Not unless there's some profit in it, thought. Grimes, taking the proffered paw and getting the handshake over as quickly as possible.

"You know, ma'am, I'm pleased that you an' me old cobber Grimes dropped in," Kane went on. "A couple of independent witnesses is just what I'm needin' right now. It'd be better if Grimes was still in the Survey Service—but at least he's not a Dog Star Line puppy."

"What are you talking about, Kane?" demanded Grimes.

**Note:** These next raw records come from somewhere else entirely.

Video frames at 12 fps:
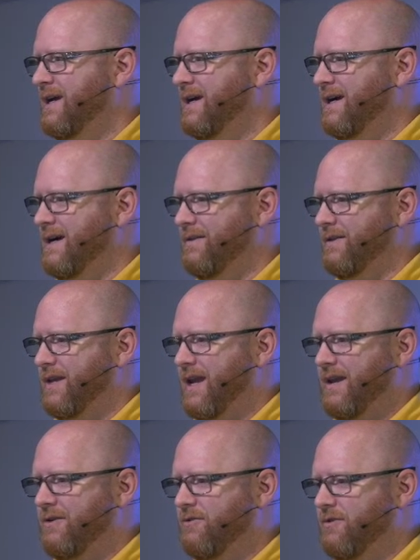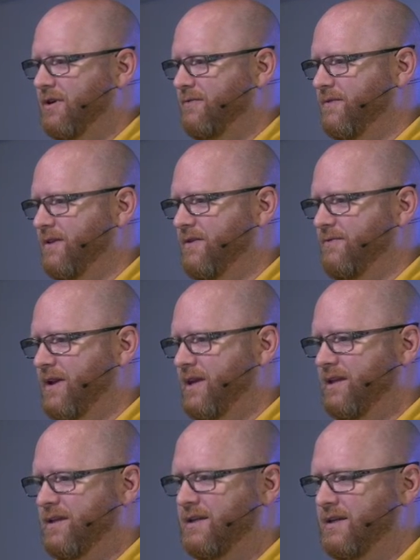The category for the
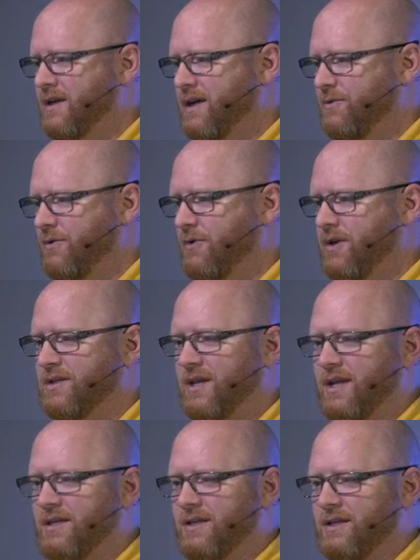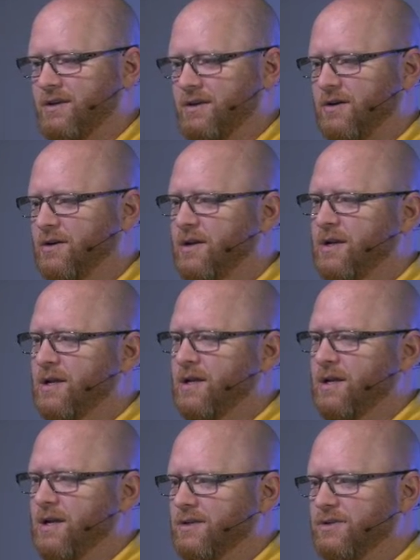event, we want to say it's either
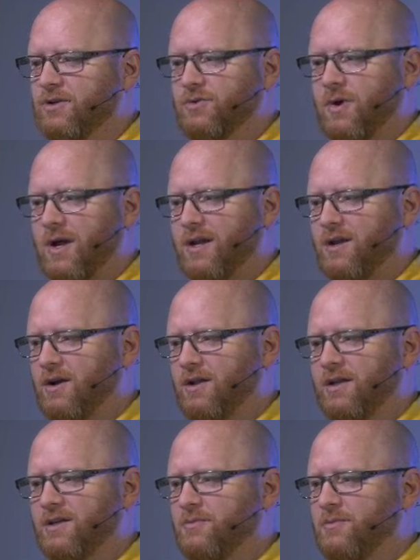church-wide, college,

"Just this. I —an' my legal eagle, Dr. Kershaw . . ." A tall, gray-haired, gray-clad man among the small crowd inclined his head' toward the newcomers . . . "have the honor of representin' the rightful owners of this planet"

"The rightful owners?" asked Grimes. "Too right" Grimes waved his right hand in a wide arc, indicating the twenty men and women who were standing a little apart from his own people. "The Little, Grant, James and Pettifer families!"

The names rang a faint bell in the recesses of Grimes' memory.

"Descendants," stated Kane, "of four of the human women who were among the Lode Cougar survivors!"